--- ACTION ITEM ---
Please return each of the entries exactly, minus their pictures.

□ □ □ □ □ □ □

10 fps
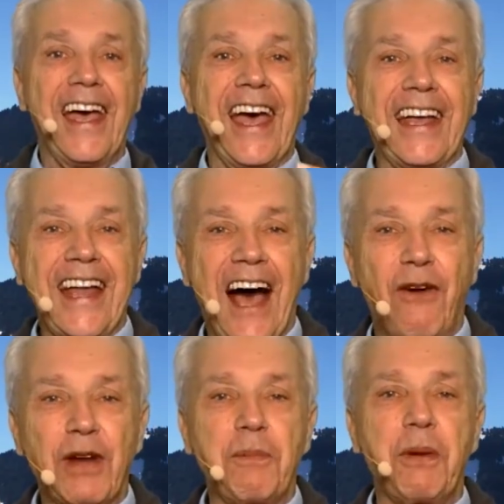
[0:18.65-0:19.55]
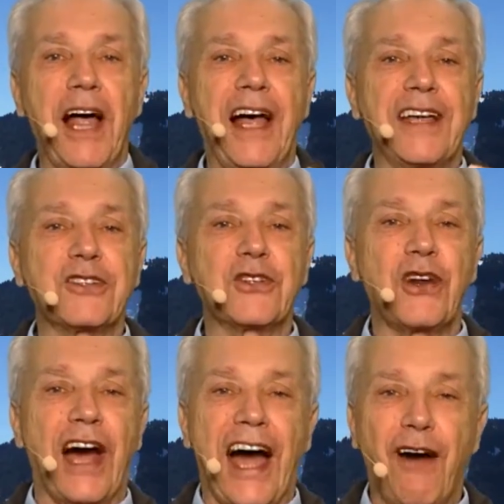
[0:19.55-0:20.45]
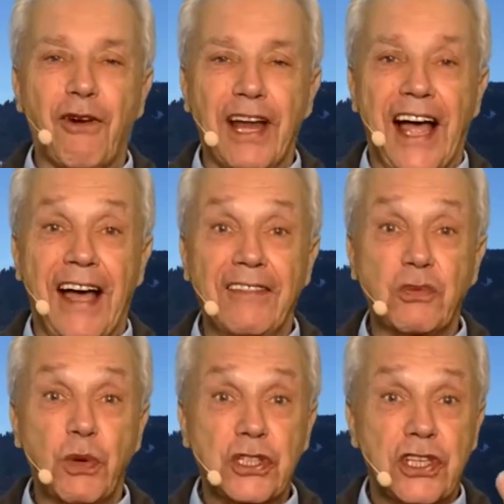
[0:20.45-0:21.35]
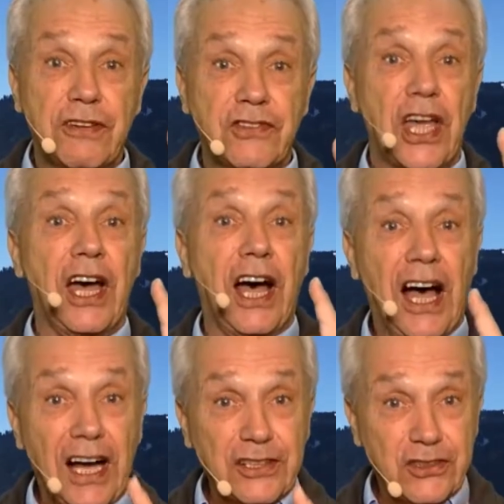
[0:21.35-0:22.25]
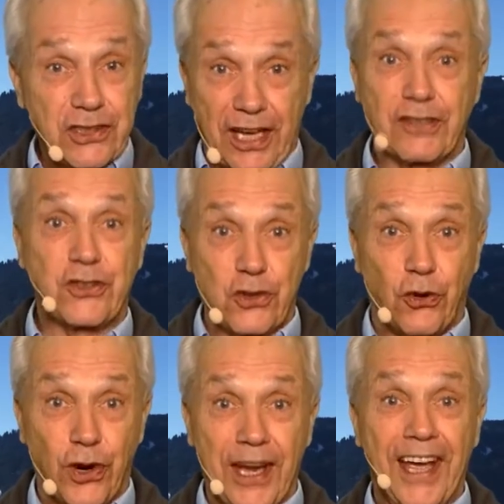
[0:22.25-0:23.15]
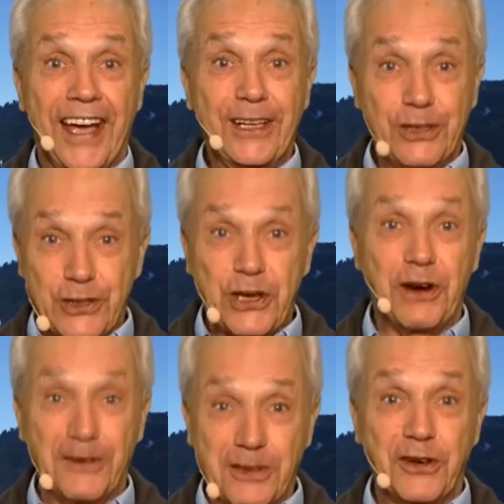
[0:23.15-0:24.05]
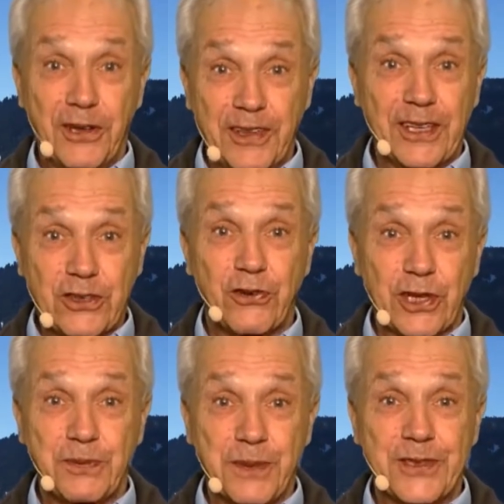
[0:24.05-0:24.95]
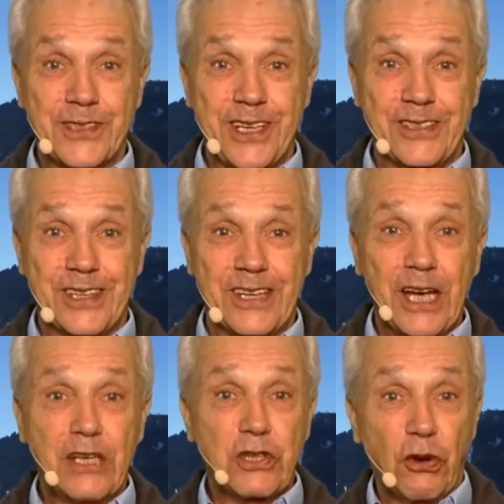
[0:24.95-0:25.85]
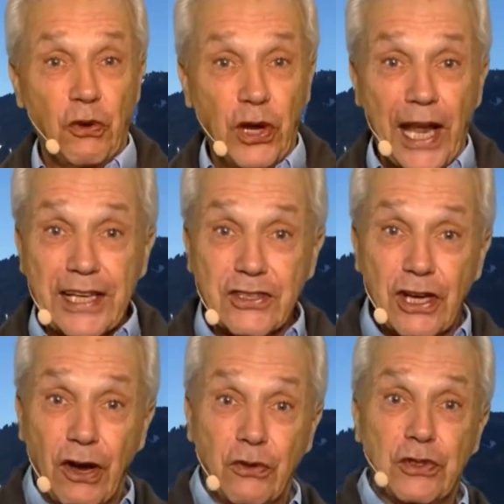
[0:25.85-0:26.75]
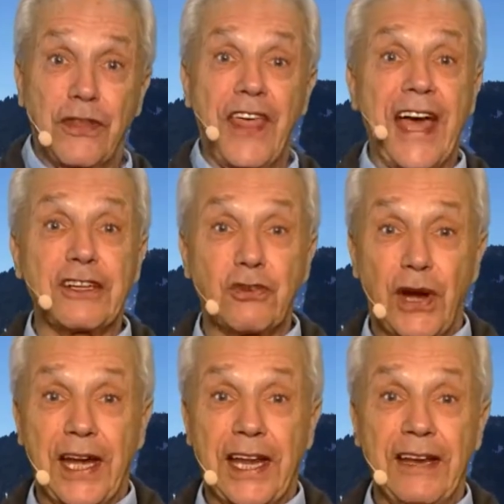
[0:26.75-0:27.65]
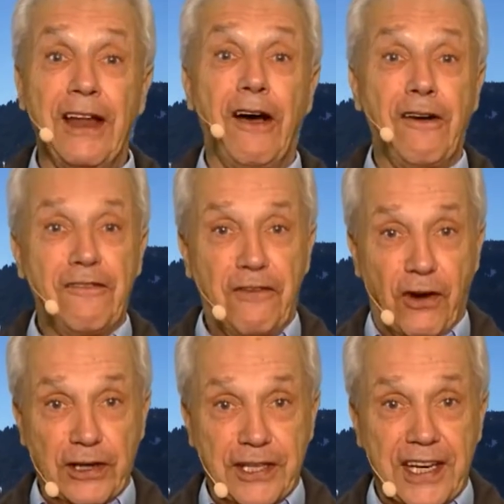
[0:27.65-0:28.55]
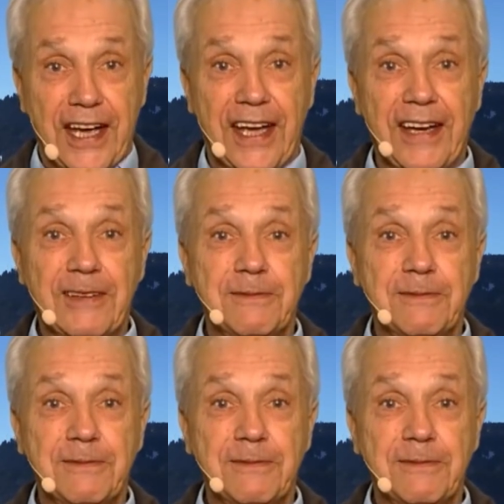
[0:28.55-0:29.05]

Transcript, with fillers: and how it applies to our lives, which gives us a story to share during this Christmas season. So let's go to that training for today.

□ □ □ □ □ □ □

--- REPLY TO THE EXERCISE ---
10 fps
[0:18.65-0:19.55]
[0:19.55-0:20.45]
[0:20.45-0:21.35]
[0:21.35-0:22.25]
[0:22.25-0:23.15]
[0:23.15-0:24.05]
[0:24.05-0:24.95]
[0:24.95-0:25.85]
[0:25.85-0:26.75]
[0:26.75-0:27.65]
[0:27.65-0:28.55]
[0:28.55-0:29.05]

Transcript, with fillers: and how it applies to our lives, which gives us a story to share during this Christmas season. So let's go to that training for today.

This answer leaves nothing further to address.